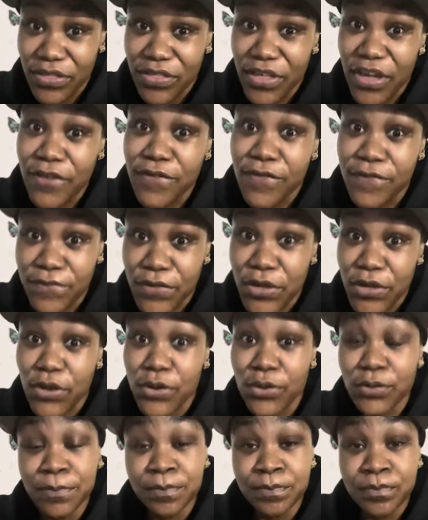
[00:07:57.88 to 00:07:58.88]
they
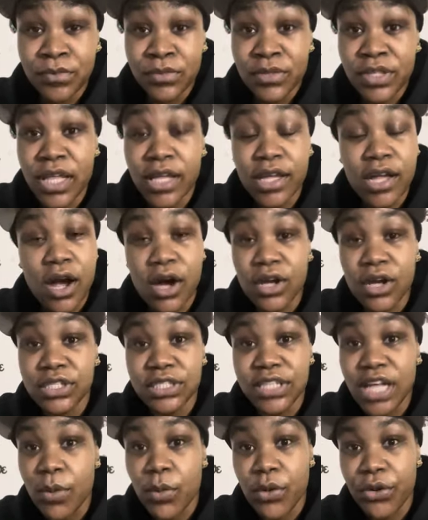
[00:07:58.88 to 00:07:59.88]
feel that God is
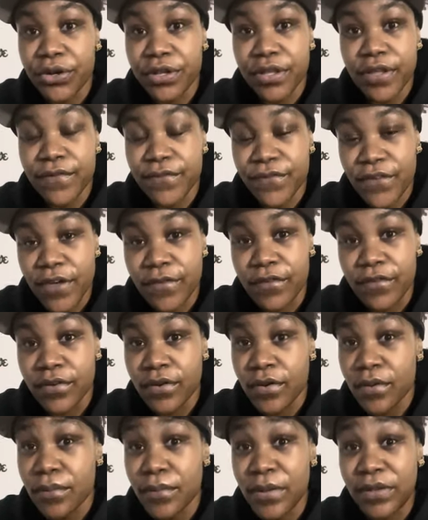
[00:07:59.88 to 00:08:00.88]
not working in your favor.
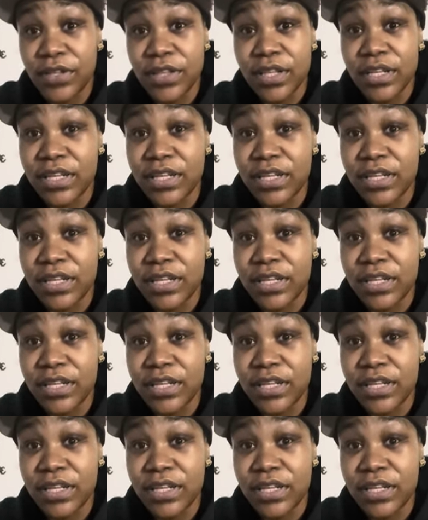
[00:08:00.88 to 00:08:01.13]
But in the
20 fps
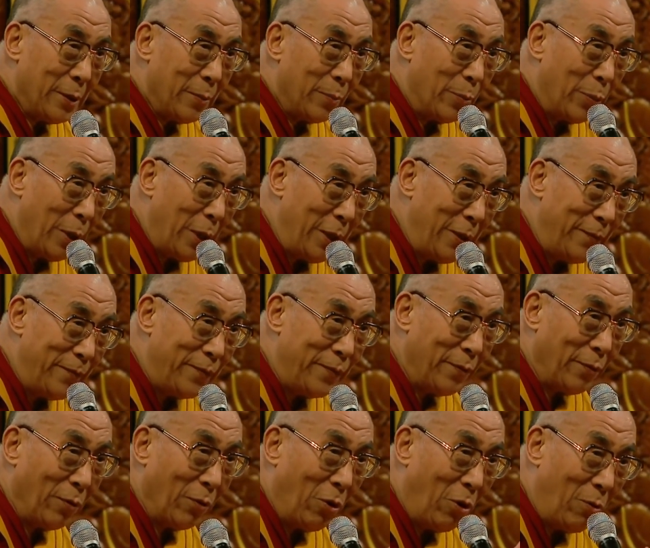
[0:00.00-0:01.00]

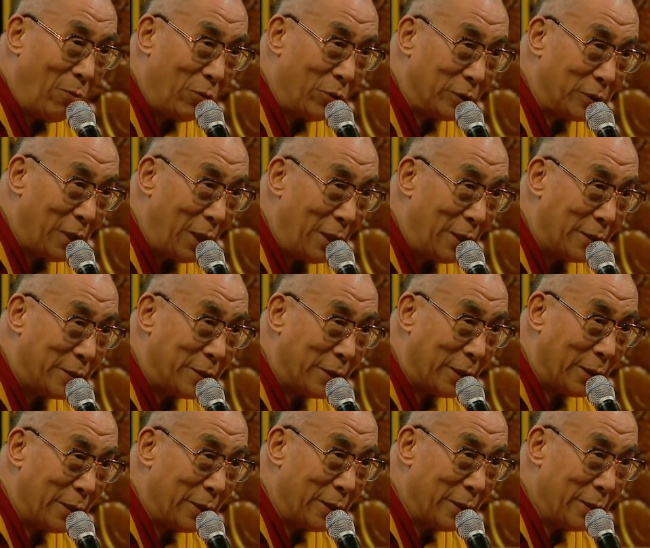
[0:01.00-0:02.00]
believe law of
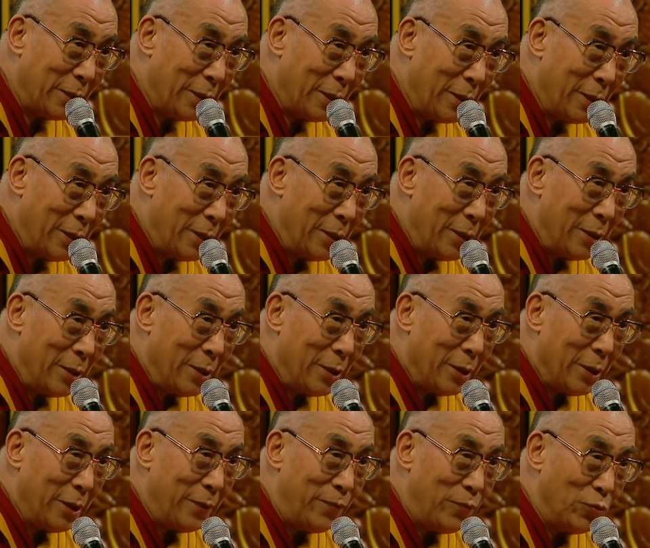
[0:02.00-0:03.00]
causality.
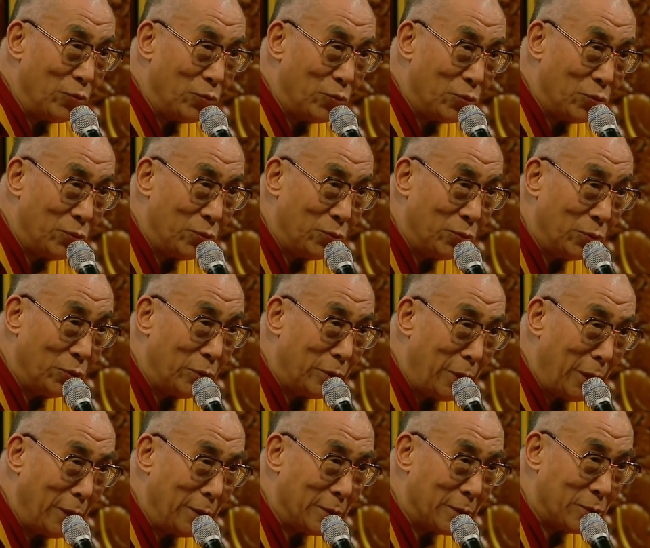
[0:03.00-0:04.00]
If you do good
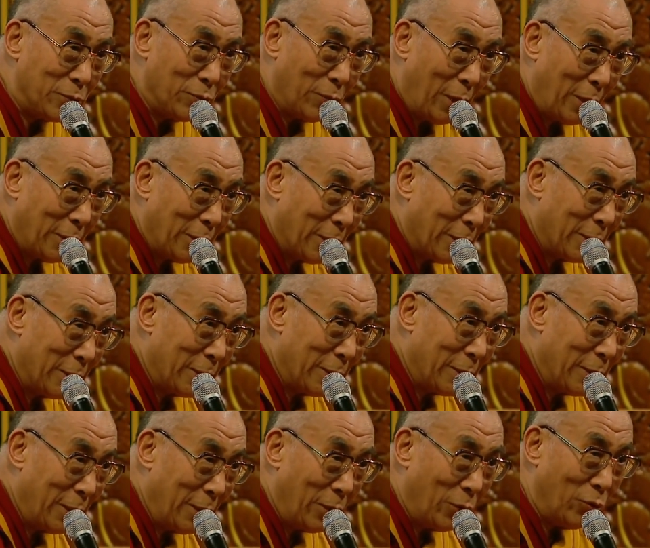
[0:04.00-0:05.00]
things to other,
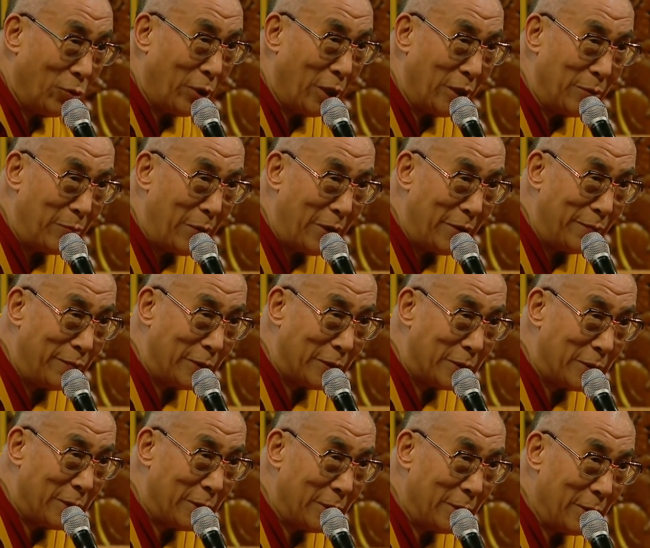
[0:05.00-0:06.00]
you get
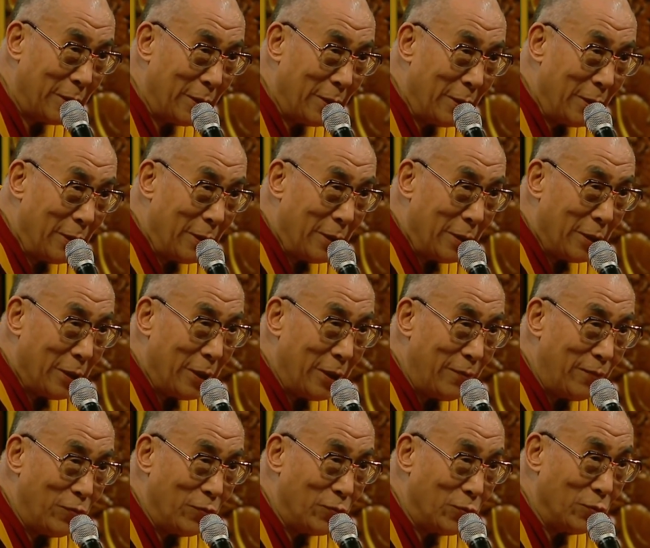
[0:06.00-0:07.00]
benefit.
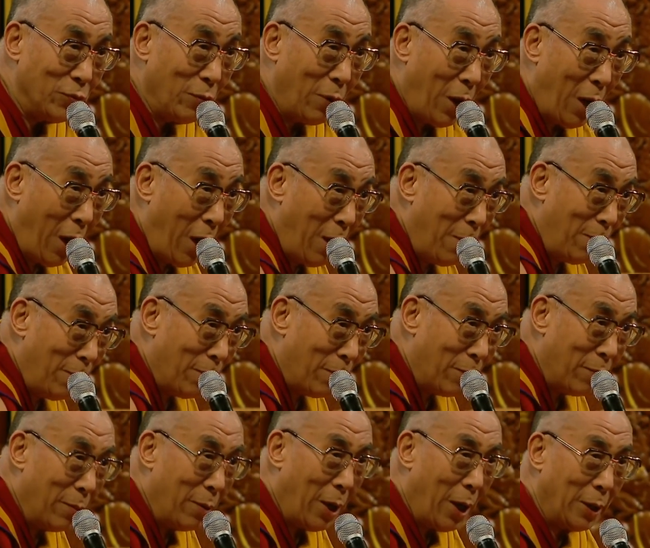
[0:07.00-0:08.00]
If you do
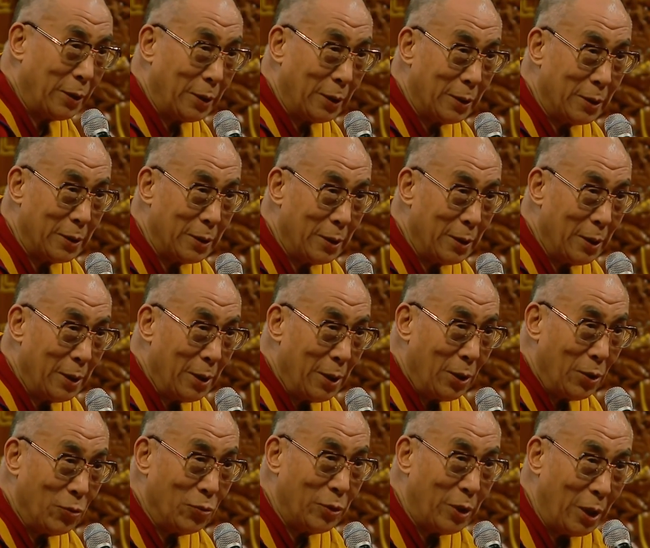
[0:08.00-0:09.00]
harm other,
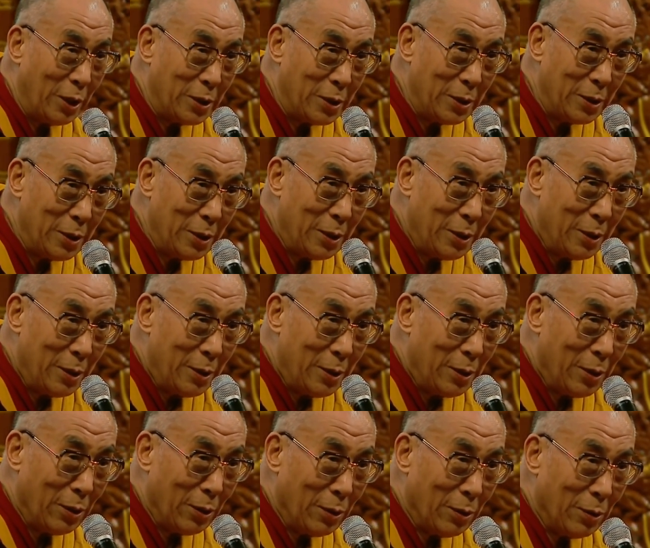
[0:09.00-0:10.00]
you get
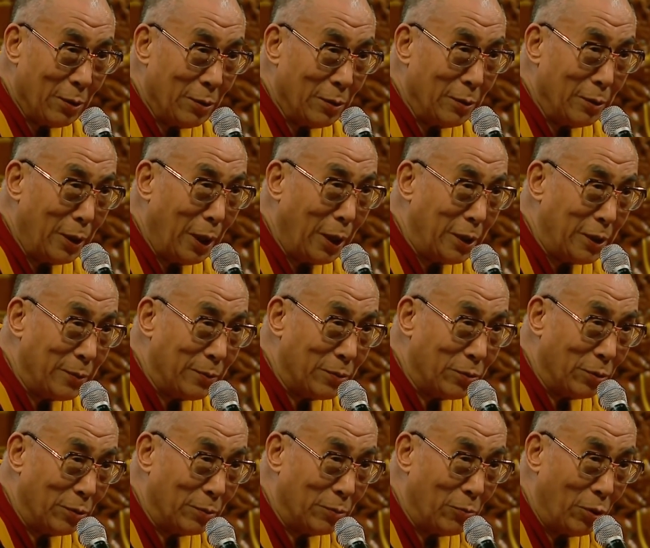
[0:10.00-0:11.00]
negative
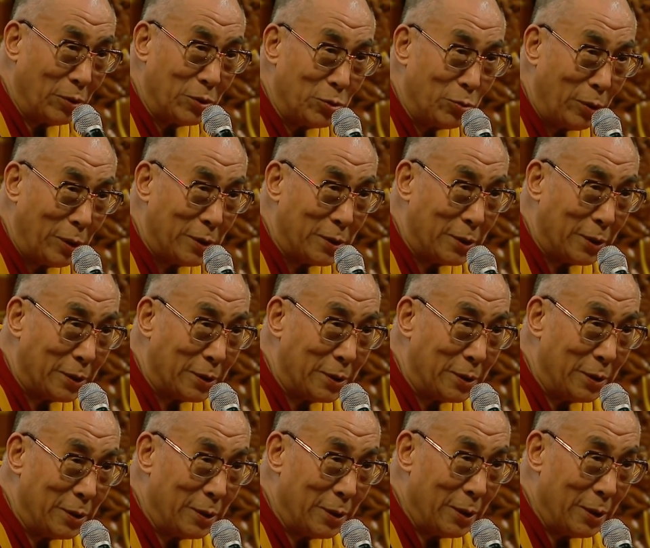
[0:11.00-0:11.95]
sort of consequences.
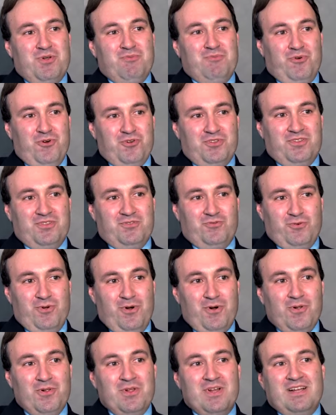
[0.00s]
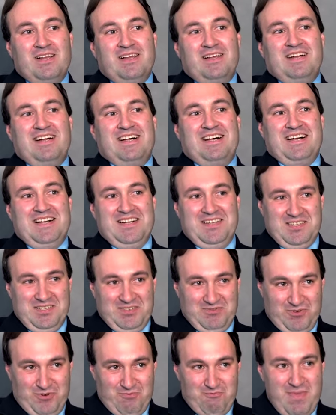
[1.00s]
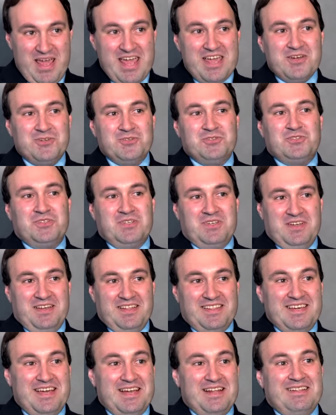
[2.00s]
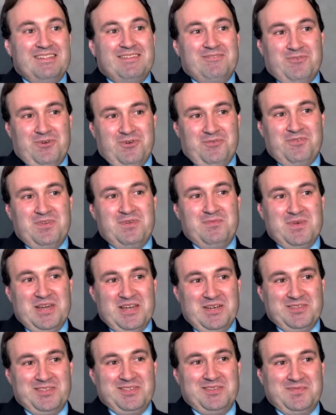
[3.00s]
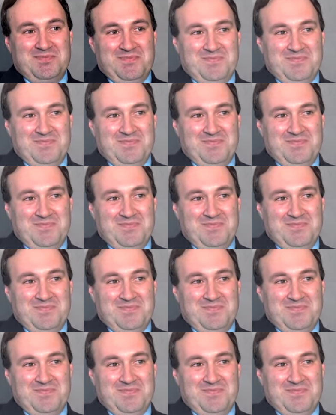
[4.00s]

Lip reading: important role for males than for females.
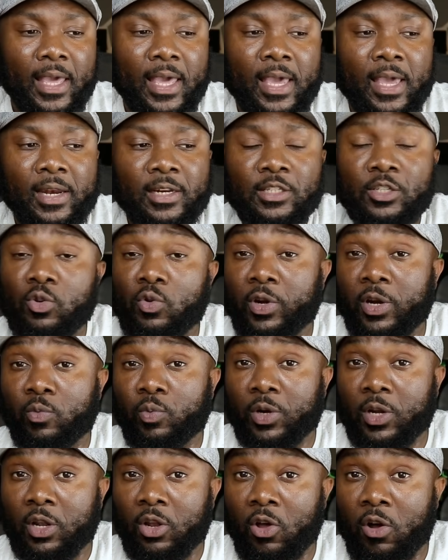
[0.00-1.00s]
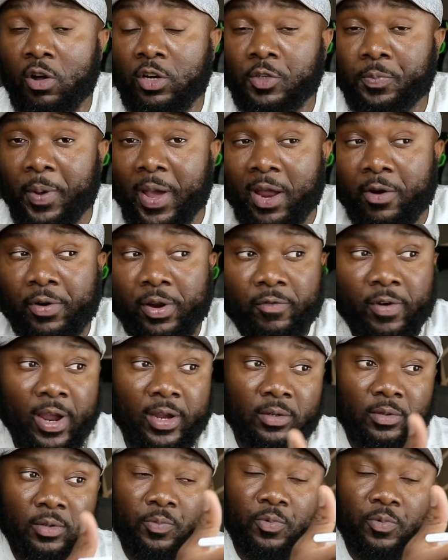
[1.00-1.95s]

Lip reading: It is loaded with a large battery, right?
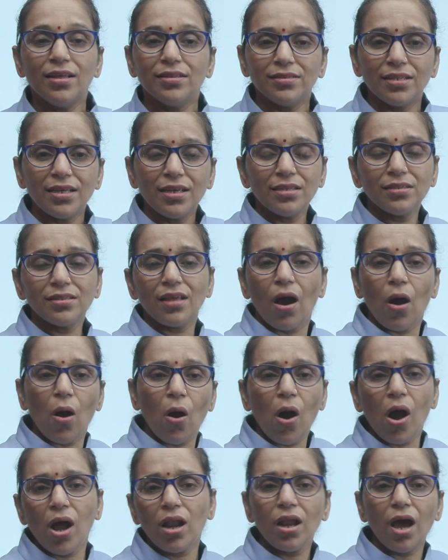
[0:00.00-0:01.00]
These
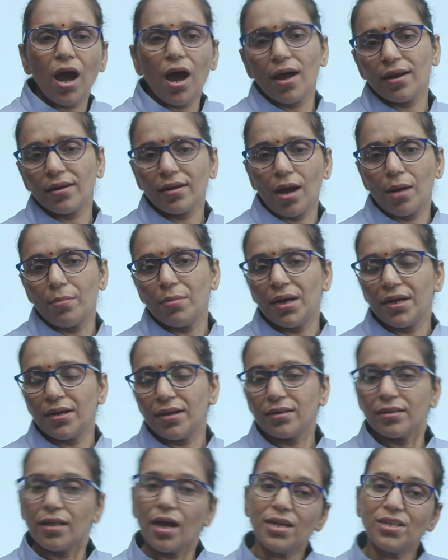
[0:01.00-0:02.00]
all are come
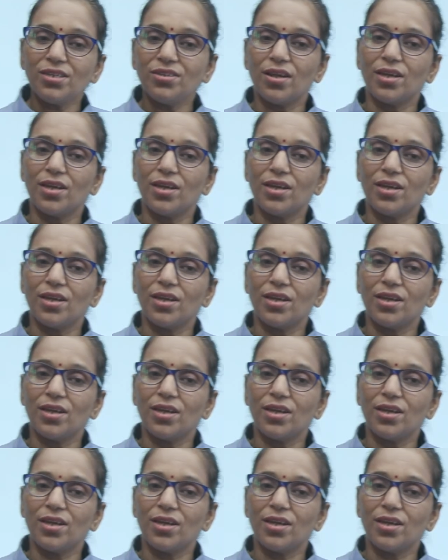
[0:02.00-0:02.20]
under the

··········

## What the task requires:
The result should be every entry, word for word, and no pictures.

## Result for this task:
[00:07:57.88 to 00:07:58.88]
they
[00:07:58.88 to 00:07:59.88]
feel that God is
[00:07:59.88 to 00:08:00.88]
not working in your favor.
[00:08:00.88 to 00:08:01.13]
But in the
20 fps
[0:00.00-0:01.00]

[0:01.00-0:02.00]
believe law of
[0:02.00-0:03.00]
causality.
[0:03.00-0:04.00]
If you do good
[0:04.00-0:05.00]
things to other,
[0:05.00-0:06.00]
you get
[0:06.00-0:07.00]
benefit.
[0:07.00-0:08.00]
If you do
[0:08.00-0:09.00]
harm other,
[0:09.00-0:10.00]
you get
[0:10.00-0:11.00]
negative
[0:11.00-0:11.95]
sort of consequences.
[0.00s]
[1.00s]
[2.00s]
[3.00s]
[4.00s]

Lip reading: important role for males than for females.
[0.00-1.00s]
[1.00-1.95s]

Lip reading: It is loaded with a large battery, right?
[0:00.00-0:01.00]
These
[0:01.00-0:02.00]
all are come
[0:02.00-0:02.20]
under the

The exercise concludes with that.